(Stored data entries)
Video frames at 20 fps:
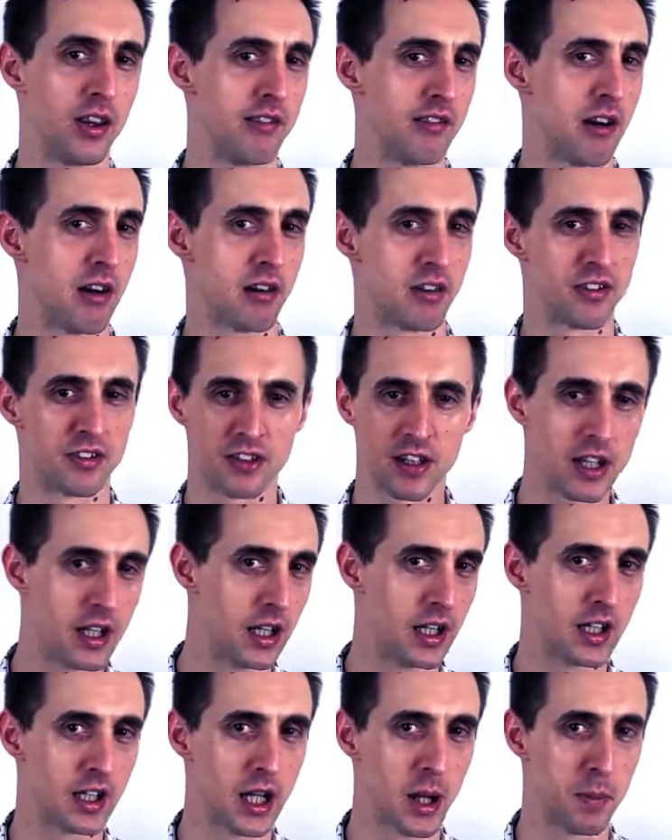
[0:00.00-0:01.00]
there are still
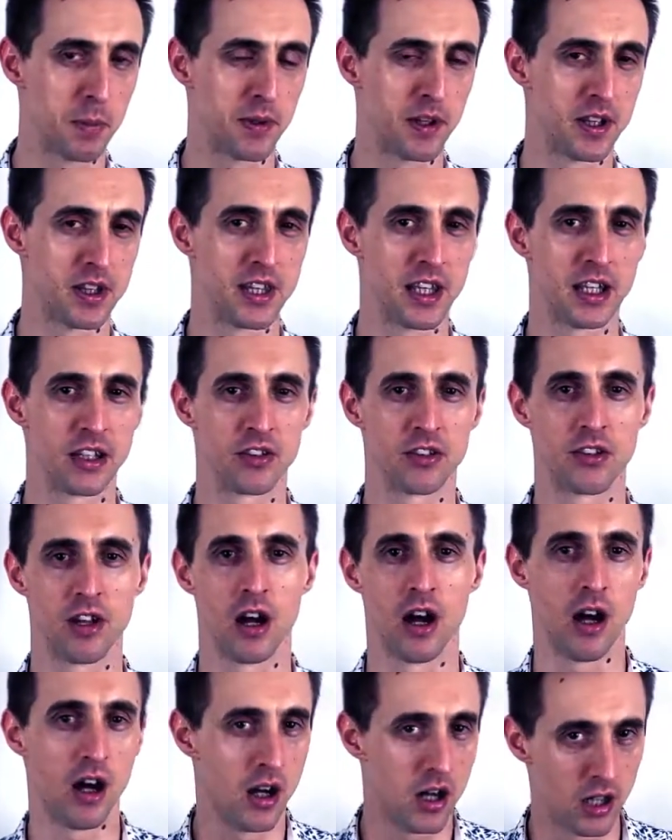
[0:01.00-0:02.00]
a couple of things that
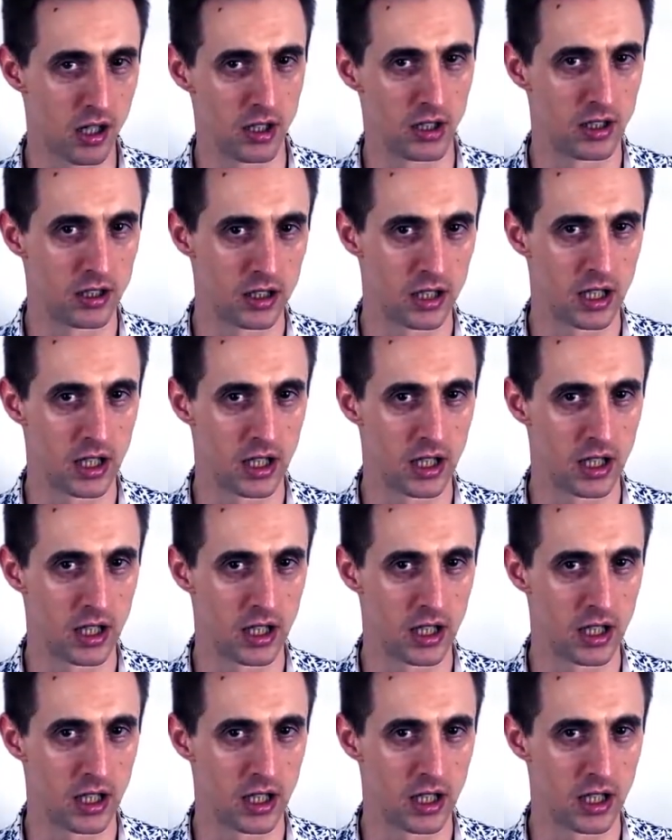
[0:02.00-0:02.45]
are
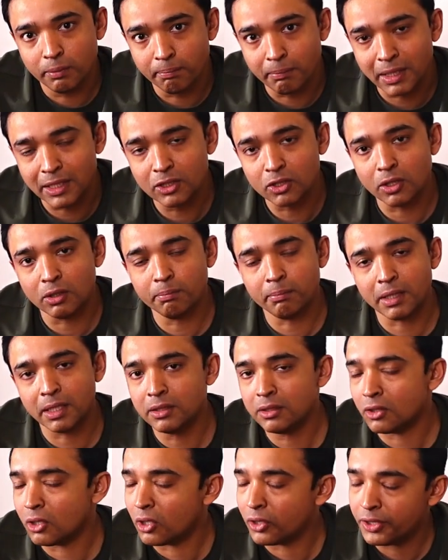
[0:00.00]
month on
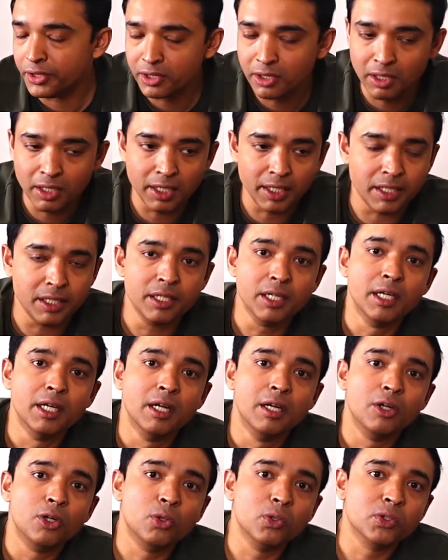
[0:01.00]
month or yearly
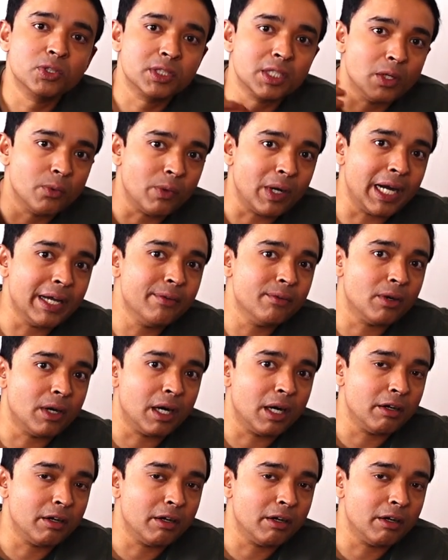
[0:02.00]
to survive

Exercise description:
The output is the data above, repeated exactly, with pictures omitted.

Exercise result:
Video frames at 20 fps:
[0:00.00-0:01.00]
there are still
[0:01.00-0:02.00]
a couple of things that
[0:02.00-0:02.45]
are
[0:00.00]
month on
[0:01.00]
month or yearly
[0:02.00]
to survive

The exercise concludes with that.